Task goal
Write an exact copy of the entries below that leaves out all pictures.

Saved data entries
════════

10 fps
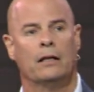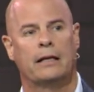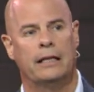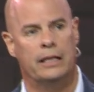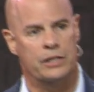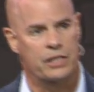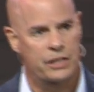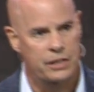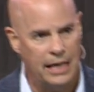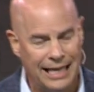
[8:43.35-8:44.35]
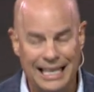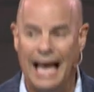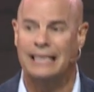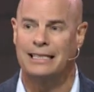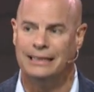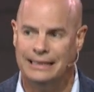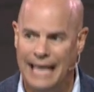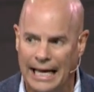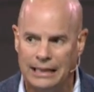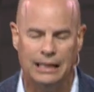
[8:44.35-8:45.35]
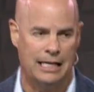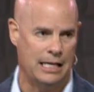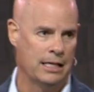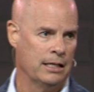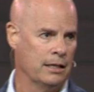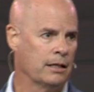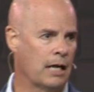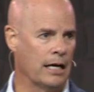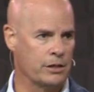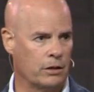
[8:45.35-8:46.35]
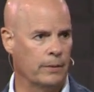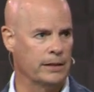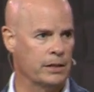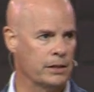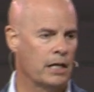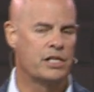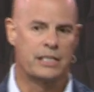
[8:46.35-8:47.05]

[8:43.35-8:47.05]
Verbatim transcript: Look at this sin has deadly consequences.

════════

Exercise solution
10 fps
[8:43.35-8:44.35]
[8:44.35-8:45.35]
[8:45.35-8:46.35]
[8:46.35-8:47.05]

[8:43.35-8:47.05]
Verbatim transcript: Look at this sin has deadly consequences.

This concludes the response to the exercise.